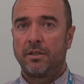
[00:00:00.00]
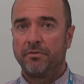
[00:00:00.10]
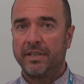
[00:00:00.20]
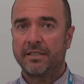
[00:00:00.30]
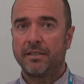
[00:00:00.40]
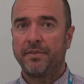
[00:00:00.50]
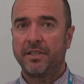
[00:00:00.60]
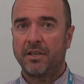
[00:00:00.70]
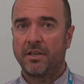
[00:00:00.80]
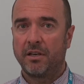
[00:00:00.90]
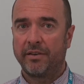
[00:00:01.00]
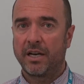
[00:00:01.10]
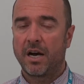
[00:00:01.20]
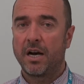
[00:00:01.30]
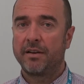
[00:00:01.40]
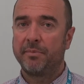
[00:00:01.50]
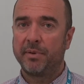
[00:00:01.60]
The risks of this occurring are higher in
· · · · · · ·
▸ **Required work**
Word for word, copy all the entries above, but with no pictures.

▸ **Answer to the problem**
[00:00:00.00]
[00:00:00.10]
[00:00:00.20]
[00:00:00.30]
[00:00:00.40]
[00:00:00.50]
[00:00:00.60]
[00:00:00.70]
[00:00:00.80]
[00:00:00.90]
[00:00:01.00]
[00:00:01.10]
[00:00:01.20]
[00:00:01.30]
[00:00:01.40]
[00:00:01.50]
[00:00:01.60]
The risks of this occurring are higher in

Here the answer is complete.